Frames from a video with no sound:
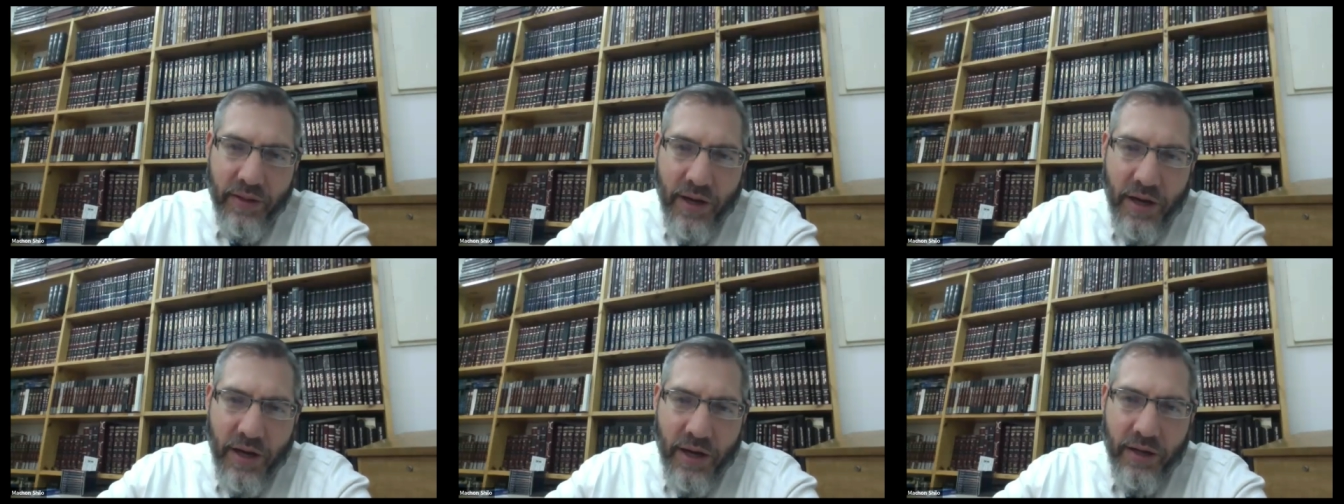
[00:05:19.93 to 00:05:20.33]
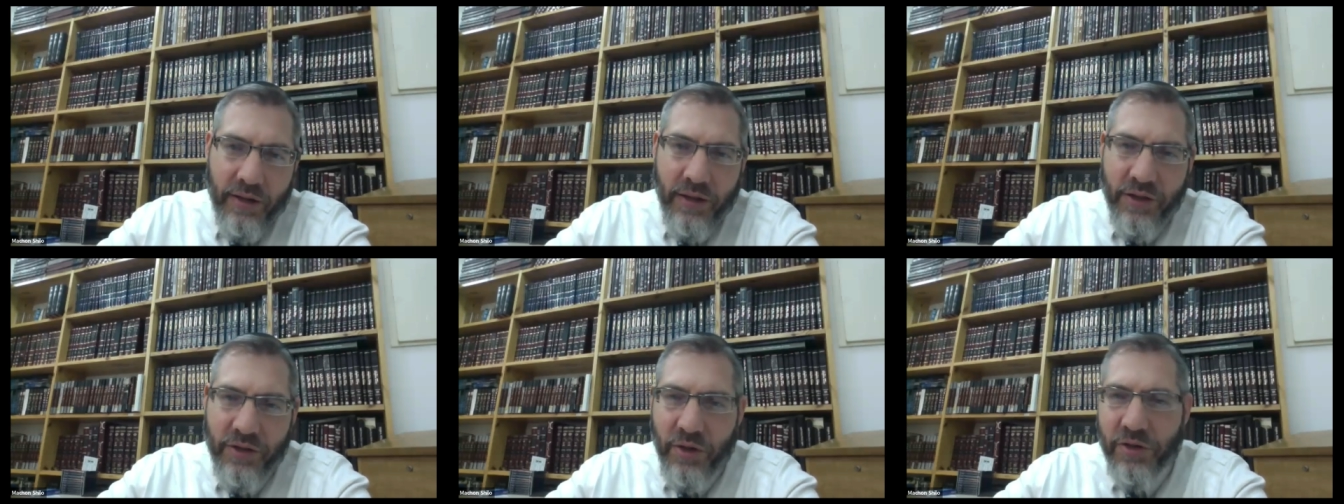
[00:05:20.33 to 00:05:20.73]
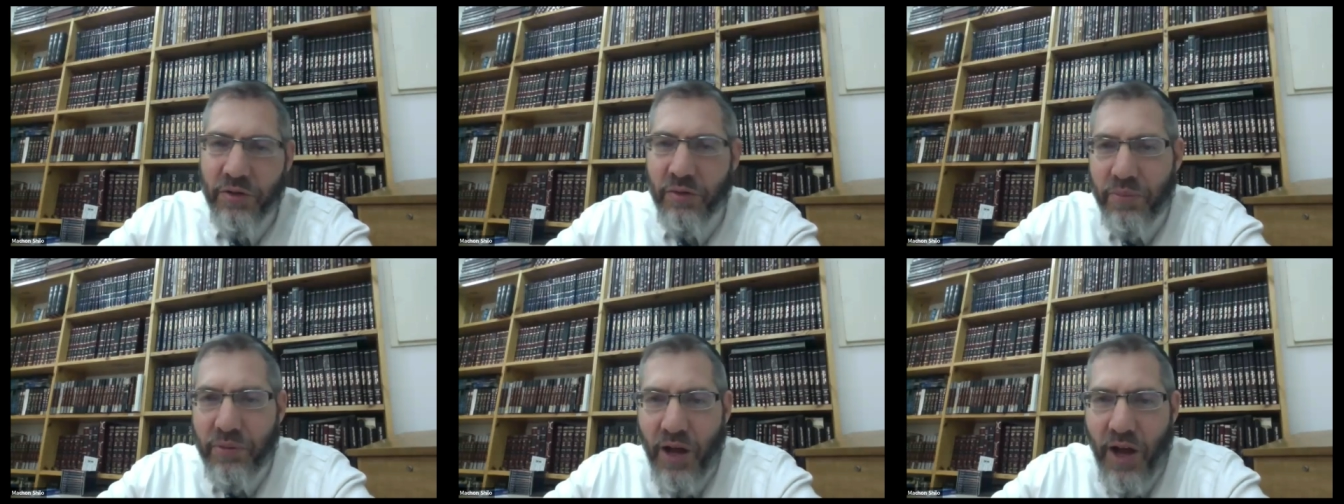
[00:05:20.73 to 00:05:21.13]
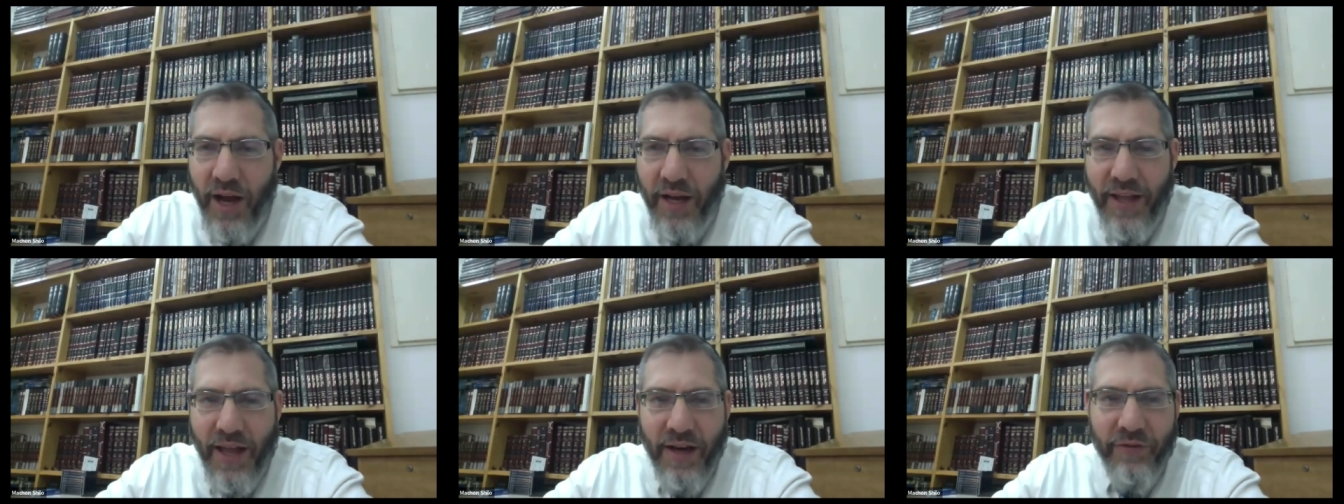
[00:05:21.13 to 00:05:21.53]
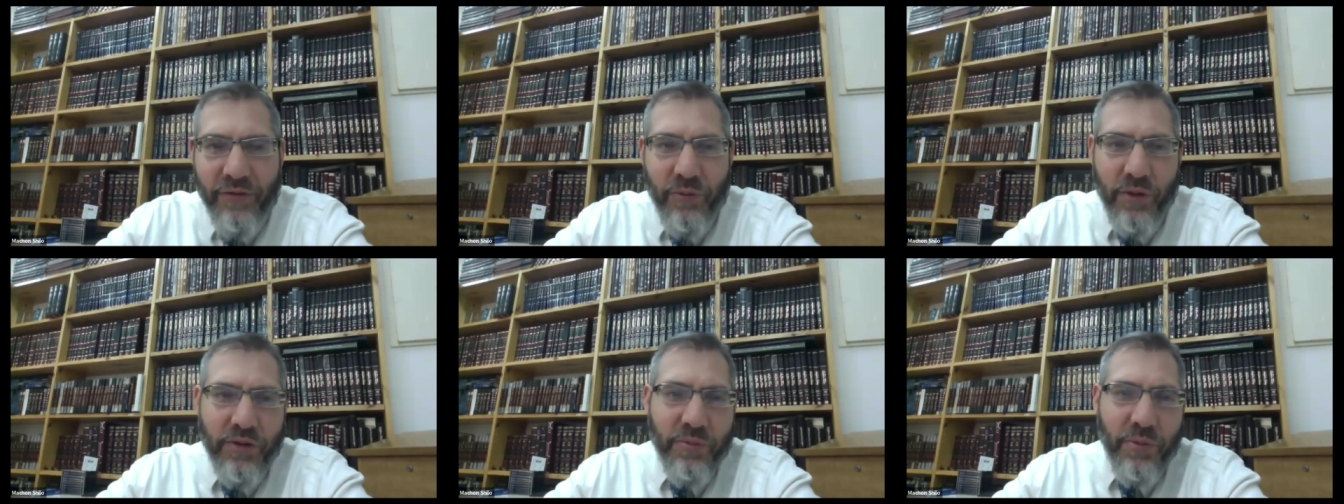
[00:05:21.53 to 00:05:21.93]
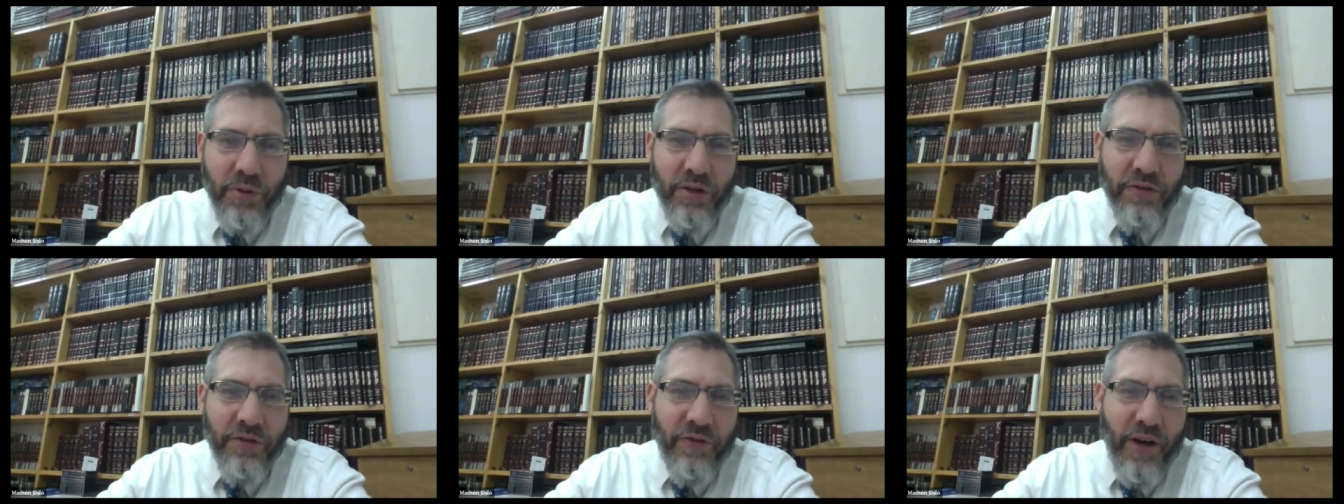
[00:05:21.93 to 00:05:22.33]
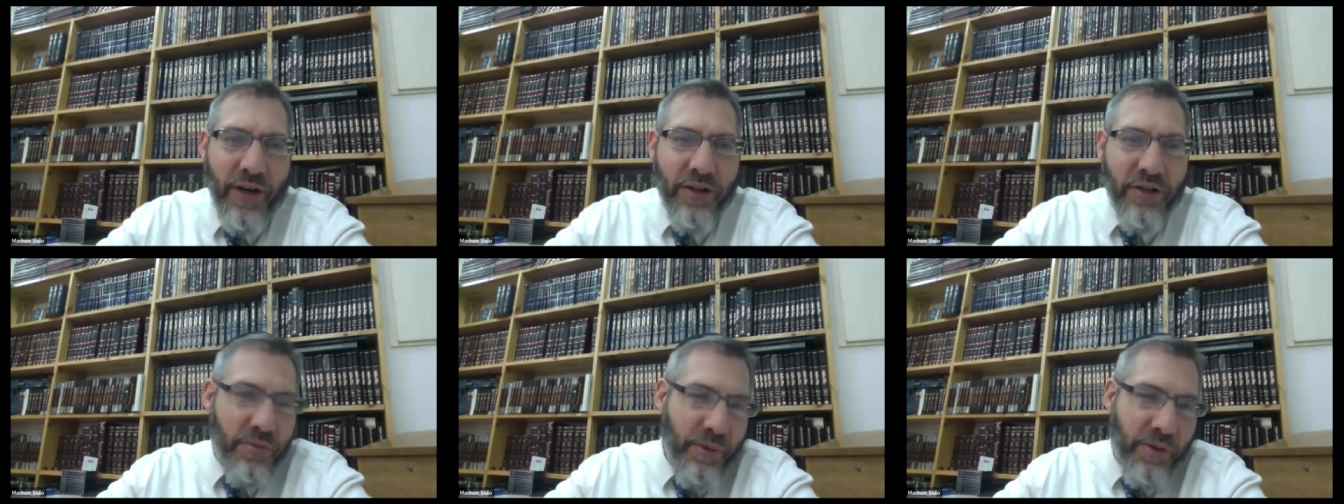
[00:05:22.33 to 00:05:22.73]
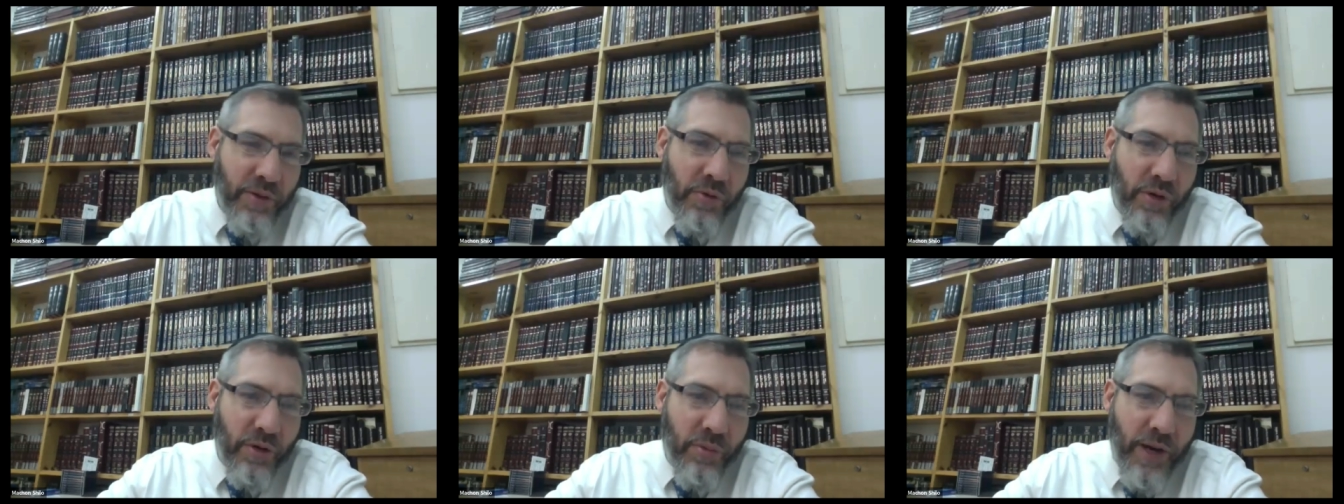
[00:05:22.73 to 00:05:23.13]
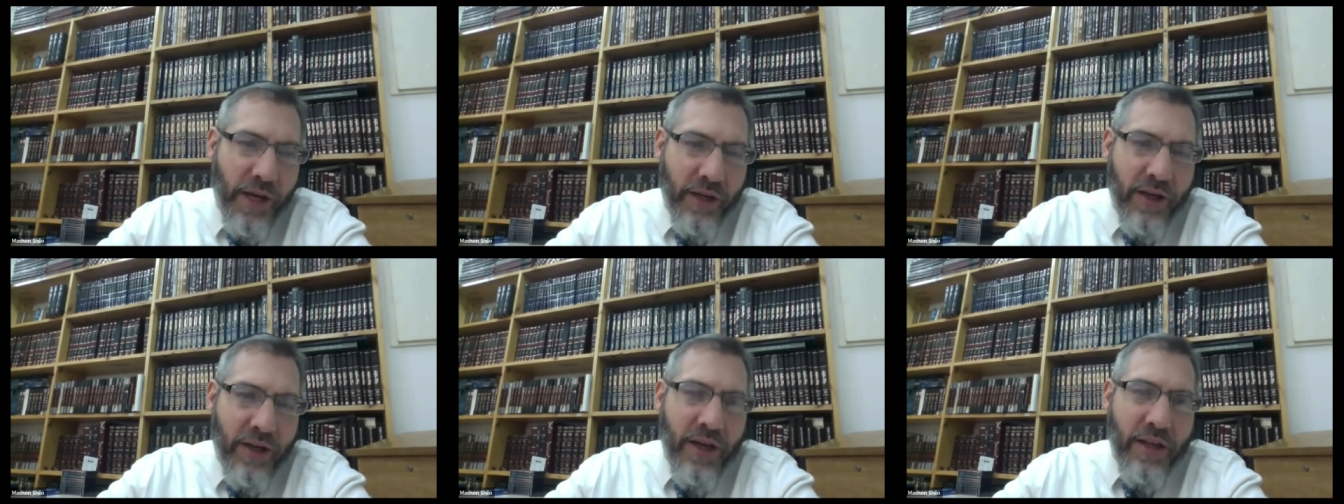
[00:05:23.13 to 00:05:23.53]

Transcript: It's also implied that if one were to find a superior oil wick,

▶ What the task requires: In the copy, every entry must appear exactly as written, and no picture may appear.

▶ Result of the exercise:
Frames from a video with no sound:
[00:05:19.93 to 00:05:20.33]
[00:05:20.33 to 00:05:20.73]
[00:05:20.73 to 00:05:21.13]
[00:05:21.13 to 00:05:21.53]
[00:05:21.53 to 00:05:21.93]
[00:05:21.93 to 00:05:22.33]
[00:05:22.33 to 00:05:22.73]
[00:05:22.73 to 00:05:23.13]
[00:05:23.13 to 00:05:23.53]

Transcript: It's also implied that if one were to find a superior oil wick,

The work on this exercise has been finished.